President Spencer attends today’s White House summit on college opportunity
Bates President Clayton Spencer joins fellow U.S. higher education leaders at a White House summit on college opportunity hosted by President Barack Obama and First Lady Michelle Obama today, Jan. 16.
The event is bringing together college and university presidents and leaders from nonprofits, foundations, state governments and businesses across the country.
It is livestreamed at www.whitehouse.gov/live.
Senior administration officials scheduled to join the discussion include Secretary of Education Arne Duncan.

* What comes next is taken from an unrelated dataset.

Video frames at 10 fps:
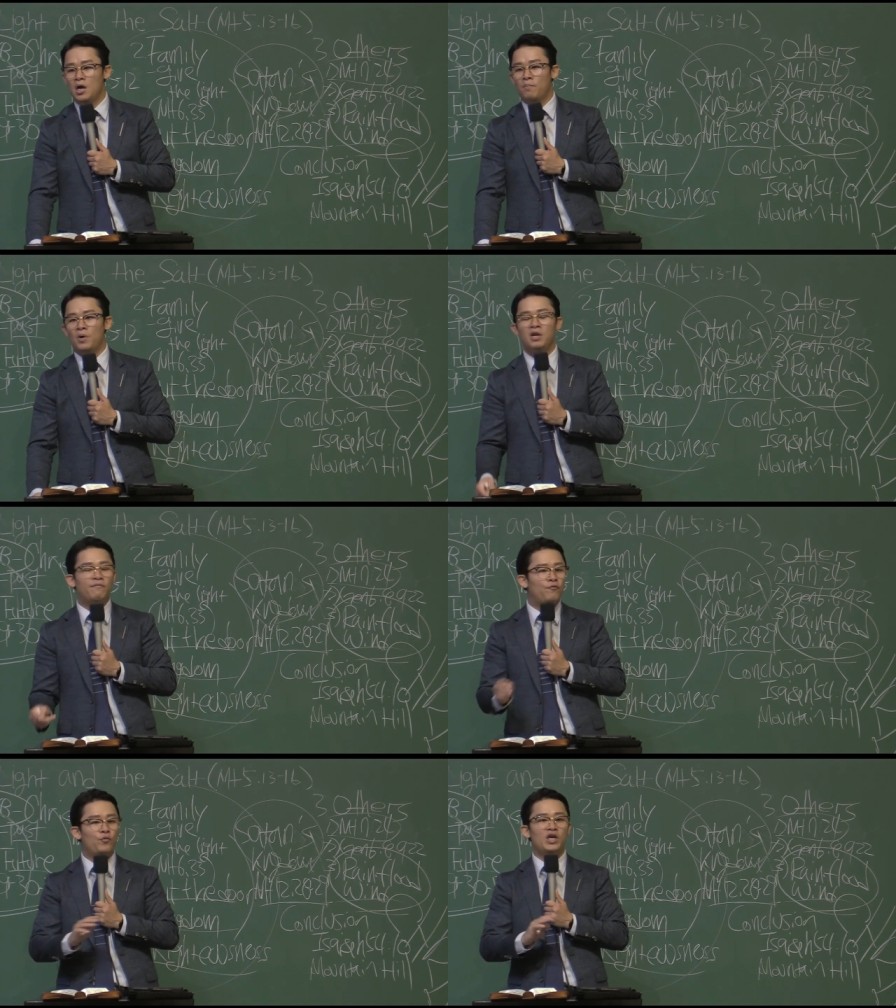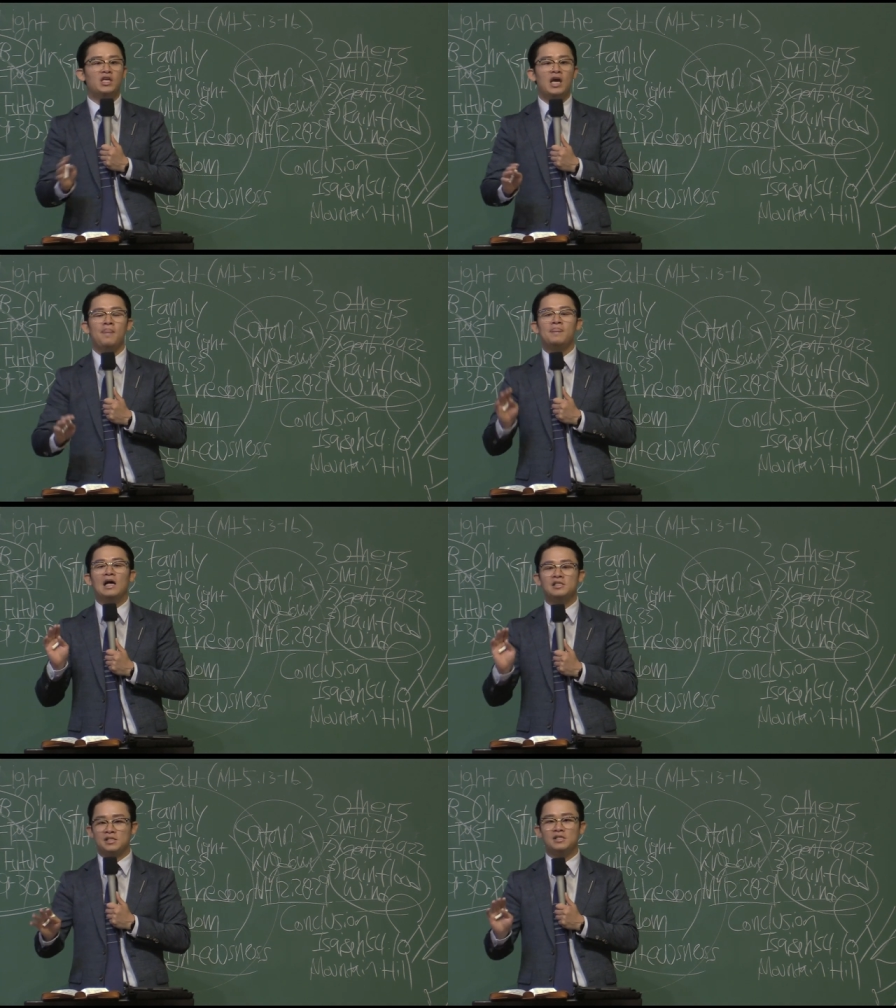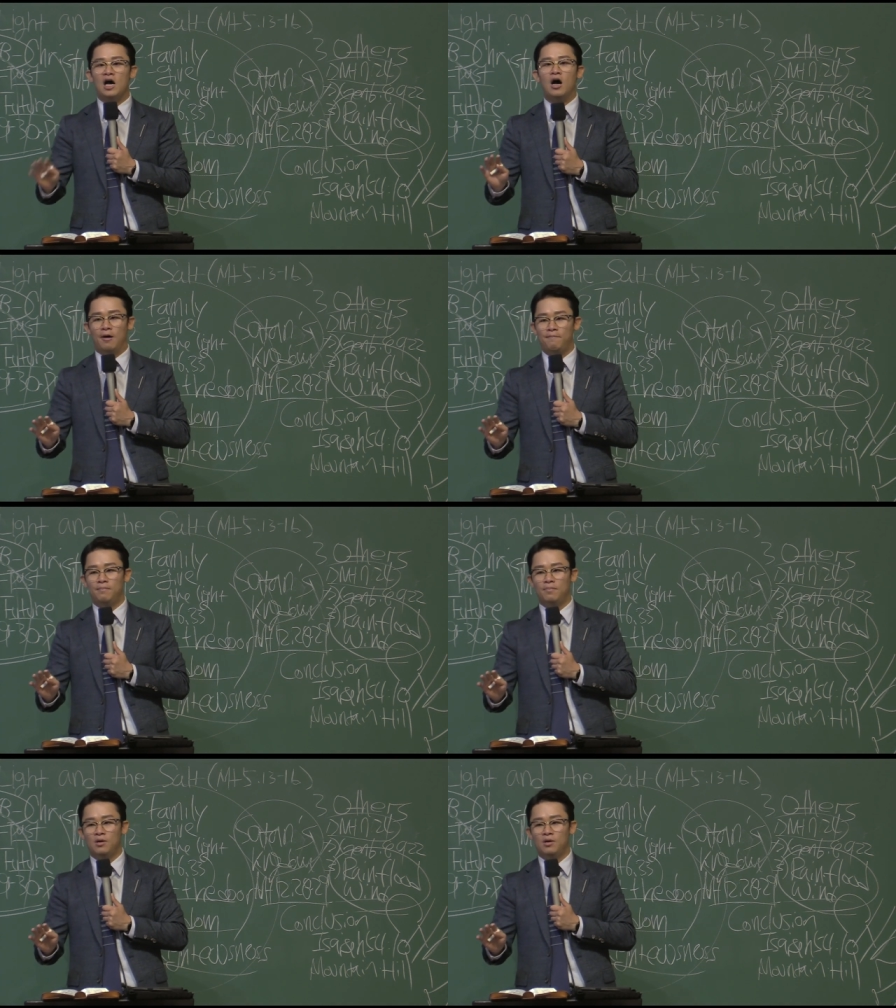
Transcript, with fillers: But if we cannot stop,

In her first year at Bates, Spencer announced the Excellence and Opportunity initiative, to be funded in part by the $11.5 million Catalyst Fund gift from current and past members of the Bates College Board of Trustees.
The initiative reflects the college’s founding commitment to excellence and opportunity. “It is central to our mission and history,” Spencer said.
Established by abolitionists in 1855, Bates was from its beginning open to both men and women, recruiting students of limited means and matriculating African American students from the Civil War onward.
“Today this commitment means attracting and enrolling the very best students from a broad range of backgrounds and marshaling the resources to provide generous financial aid to support their education,” says Spencer. “Our current financial aid program of more than $30 million in Bates-funded grants per year reflects our resolve to uphold these values.”
Forty-four percent of Bates students receive financial aid, and the average Bates financial aid package (grant, loan and student employment) is more than $40,000.
Counter to national trends in student debt, Bates financial aid is largely composed of outright grants, and students with loans graduate with an average debt load of approximately $17,000, compared to the national average of approximately $27,000.
“Any excellent liberal arts college, particularly one like Bates that has the advantage of a strong tradition of diversity matched by equally strong resources, has an ethical obligation to provide access to people who can’t afford the very high cost it takes to mount a highly personalized residential liberal arts education,” Spencer said.
Spencer, who has served as Bates president since 2012, is the former vice president for policy at Harvard University, where she played a central role in the reshaping and dramatic expansion of Harvard’s financial aid program and in the creation of the Crimson Summer Academy, a program that brings high-achieving, economically disadvantaged local students to study at Harvard for six weeks each summer.
Prior to Harvard, Spencer was chief education counsel for the Senate Committee on Labor and Human Resources in the mid-1990s under its chair, the late U.S. Sen. Edward M. Kennedy.